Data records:
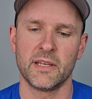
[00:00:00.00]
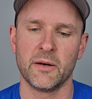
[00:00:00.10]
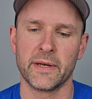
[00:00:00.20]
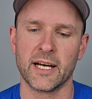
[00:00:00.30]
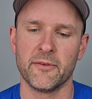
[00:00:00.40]

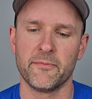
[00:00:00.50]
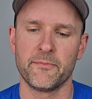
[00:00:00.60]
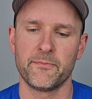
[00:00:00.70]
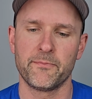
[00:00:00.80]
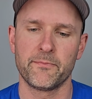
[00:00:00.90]
There we go.
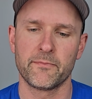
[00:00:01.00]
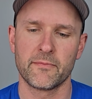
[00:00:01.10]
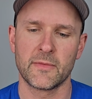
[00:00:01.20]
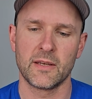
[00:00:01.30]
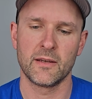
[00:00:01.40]

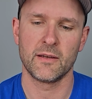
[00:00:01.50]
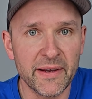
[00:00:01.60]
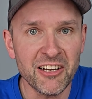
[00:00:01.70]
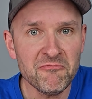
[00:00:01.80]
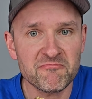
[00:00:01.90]
And there
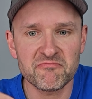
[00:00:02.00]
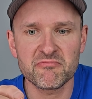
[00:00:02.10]
we go.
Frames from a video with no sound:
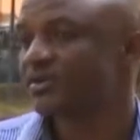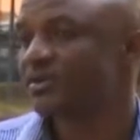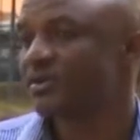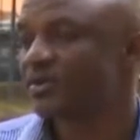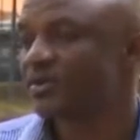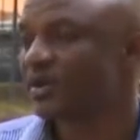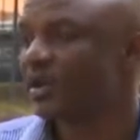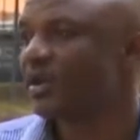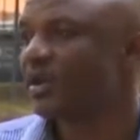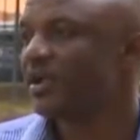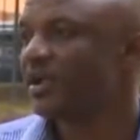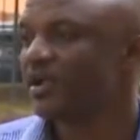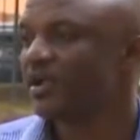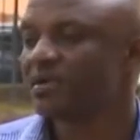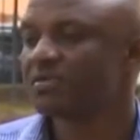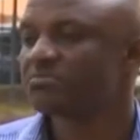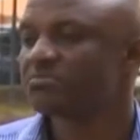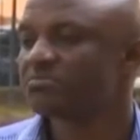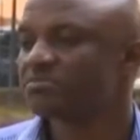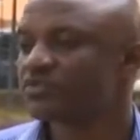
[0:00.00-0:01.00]

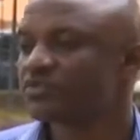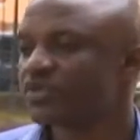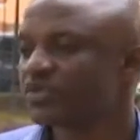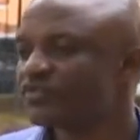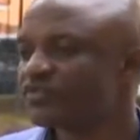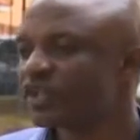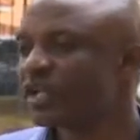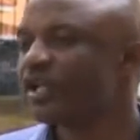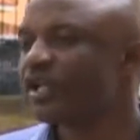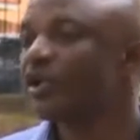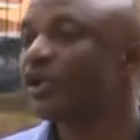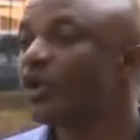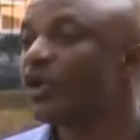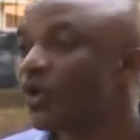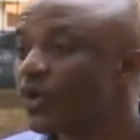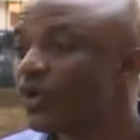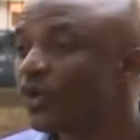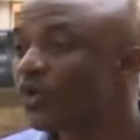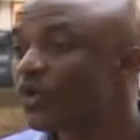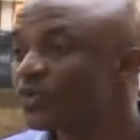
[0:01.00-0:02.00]
already drafted a
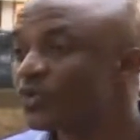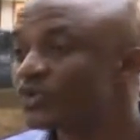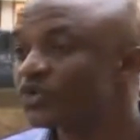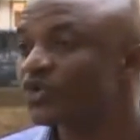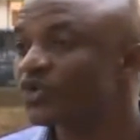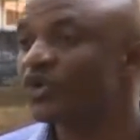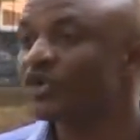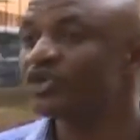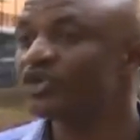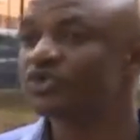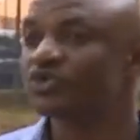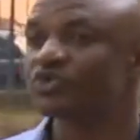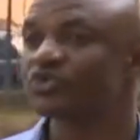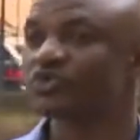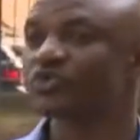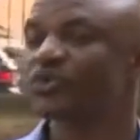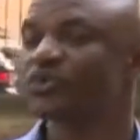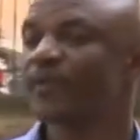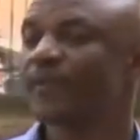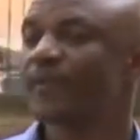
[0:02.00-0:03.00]
law which is going to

▸ Work task: In the answer, the lines from the one containing "[00:00:00.50]" to the end of the records above must be written out exactly, both ends included; the pictures must not appear.

▸ Exercise response:
[00:00:00.50]
[00:00:00.60]
[00:00:00.70]
[00:00:00.80]
[00:00:00.90]
There we go.
[00:00:01.00]
[00:00:01.10]
[00:00:01.20]
[00:00:01.30]
[00:00:01.40]

[00:00:01.50]
[00:00:01.60]
[00:00:01.70]
[00:00:01.80]
[00:00:01.90]
And there
[00:00:02.00]
[00:00:02.10]
we go.
Frames from a video with no sound:
[0:00.00-0:01.00]

[0:01.00-0:02.00]
already drafted a
[0:02.00-0:03.00]
law which is going to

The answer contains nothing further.